Assignment:
Each record should reappear exactly in your answer, minus any picture.

Data for this exercise:
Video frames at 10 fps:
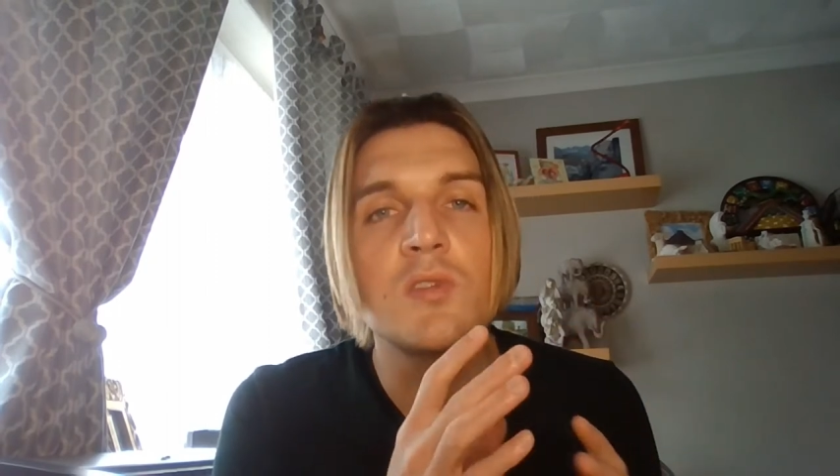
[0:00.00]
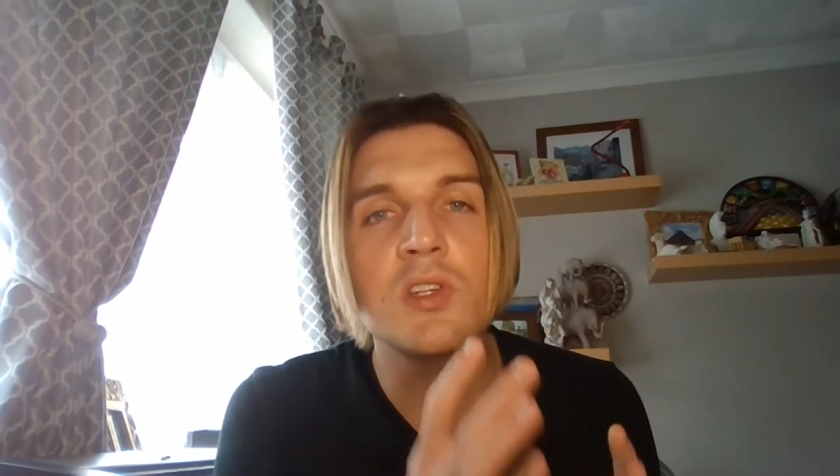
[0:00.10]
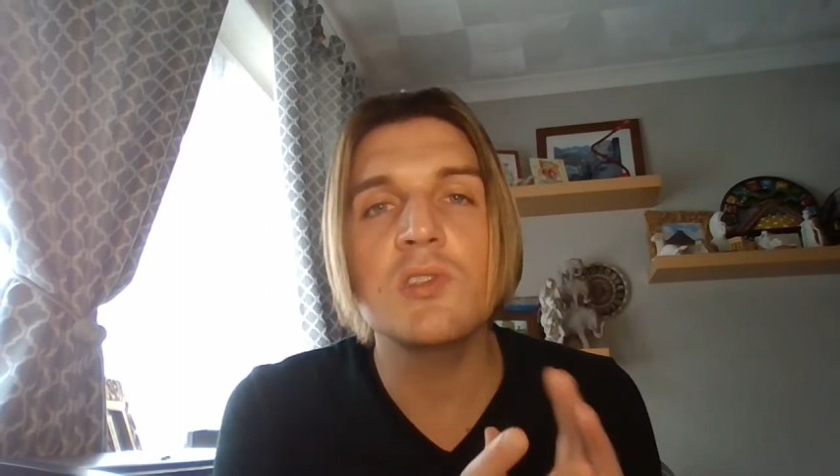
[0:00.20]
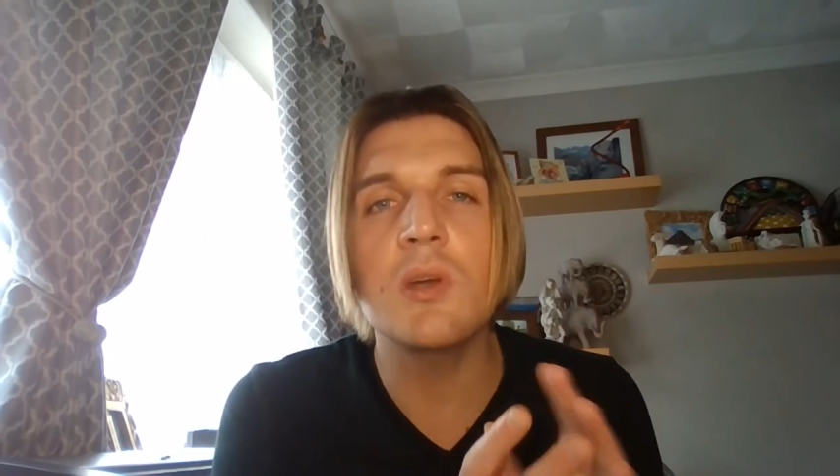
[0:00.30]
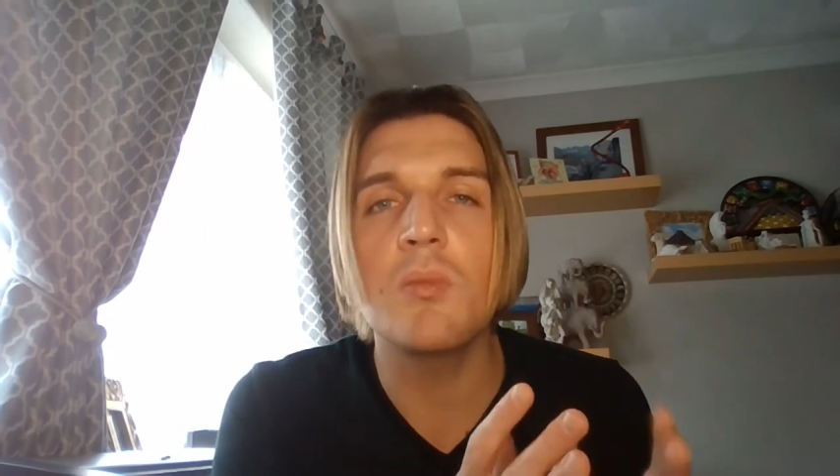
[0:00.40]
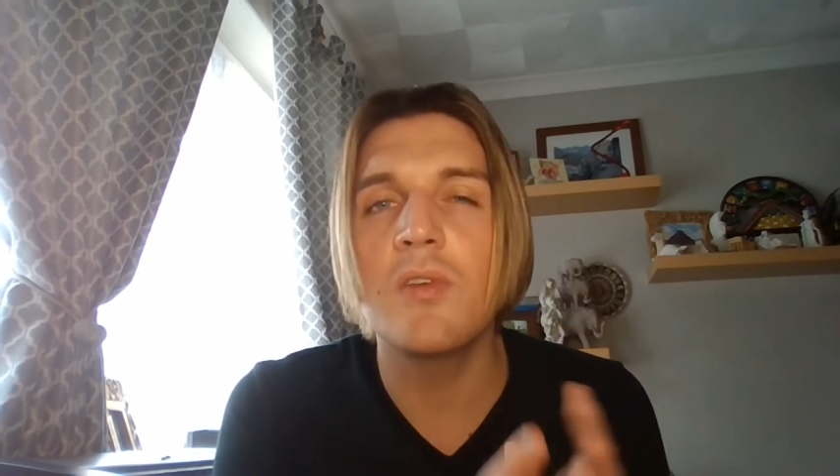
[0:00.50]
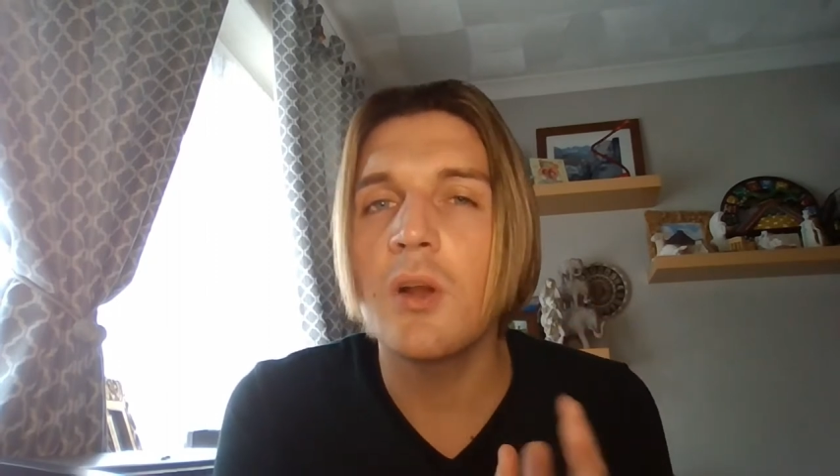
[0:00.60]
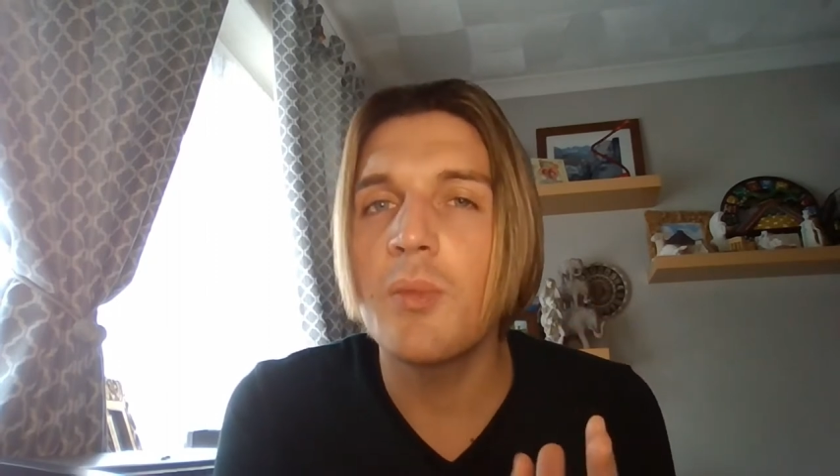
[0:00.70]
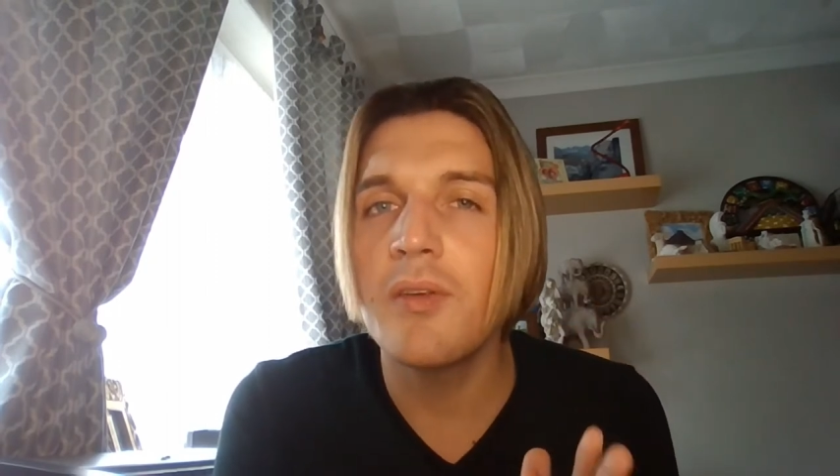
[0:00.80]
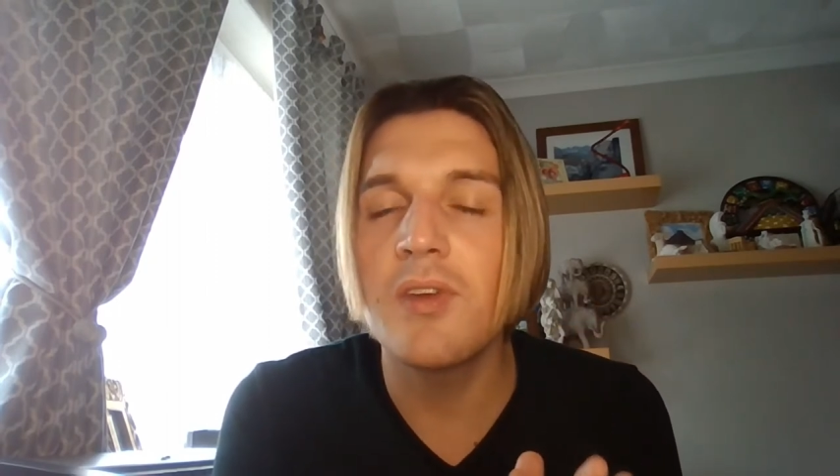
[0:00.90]
just done with a
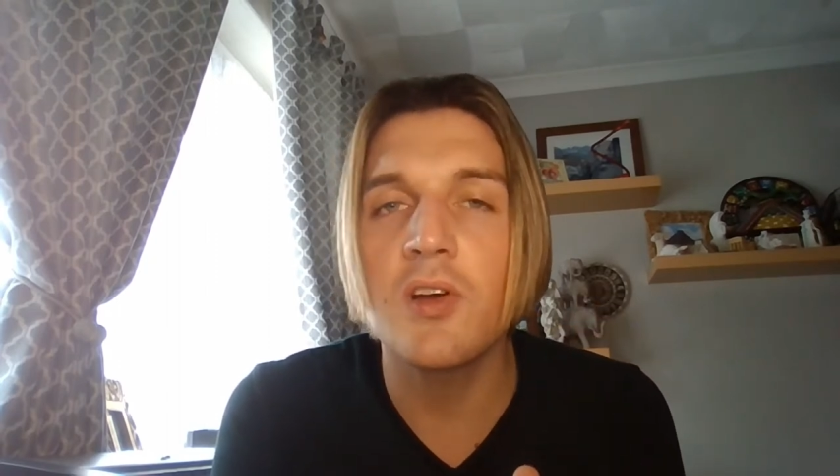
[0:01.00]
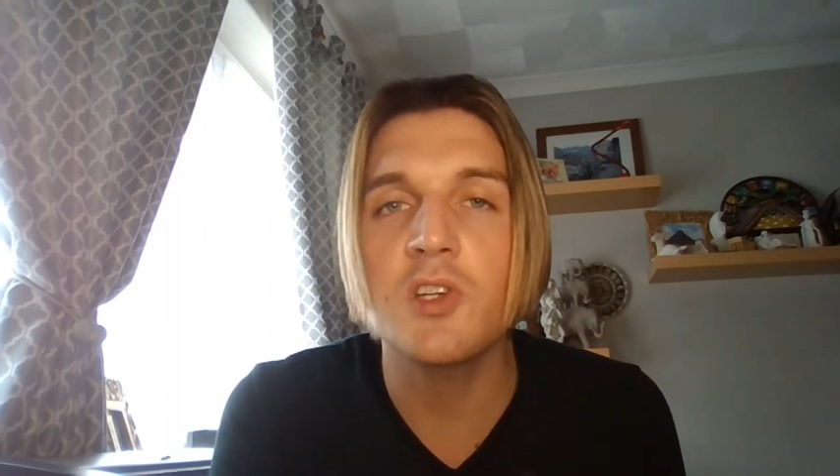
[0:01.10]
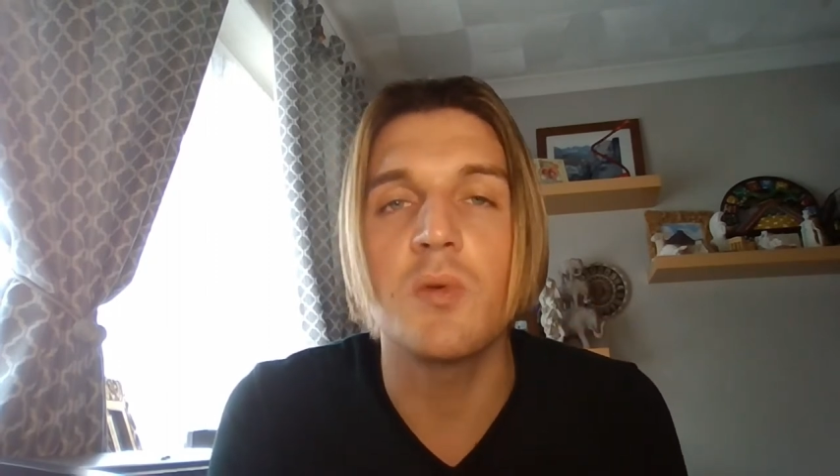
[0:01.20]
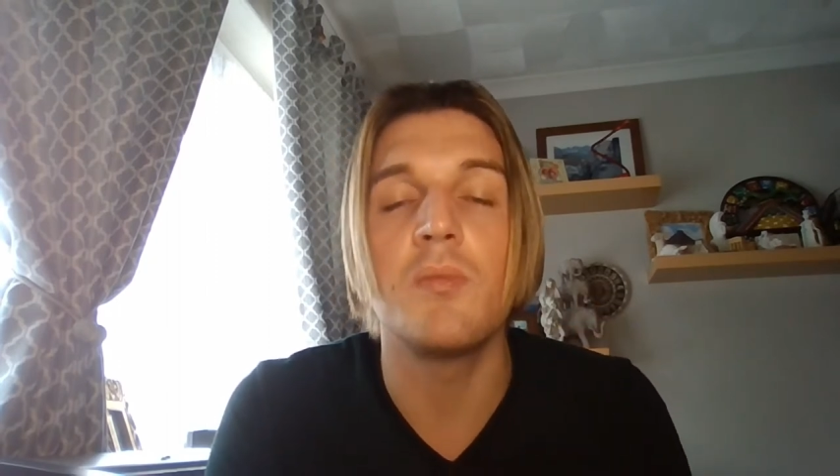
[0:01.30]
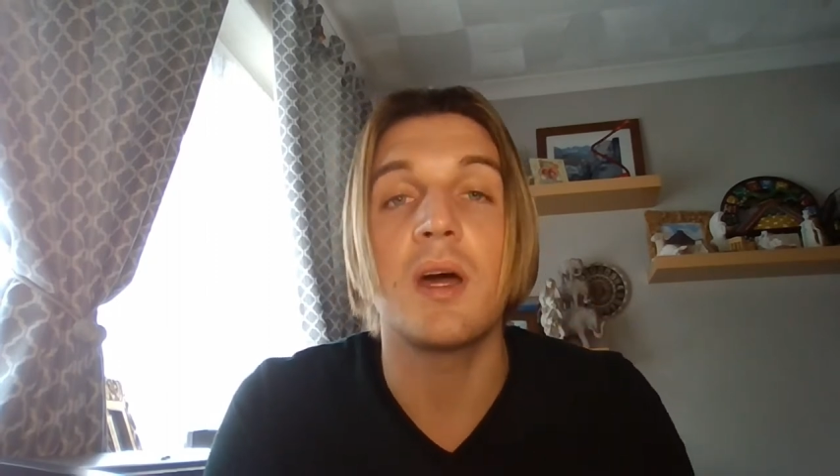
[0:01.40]
little bit of nourishment,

Expected output:
Video frames at 10 fps:
[0:00.00]
[0:00.10]
[0:00.20]
[0:00.30]
[0:00.40]
[0:00.50]
[0:00.60]
[0:00.70]
[0:00.80]
[0:00.90]
just done with a
[0:01.00]
[0:01.10]
[0:01.20]
[0:01.30]
[0:01.40]
little bit of nourishment,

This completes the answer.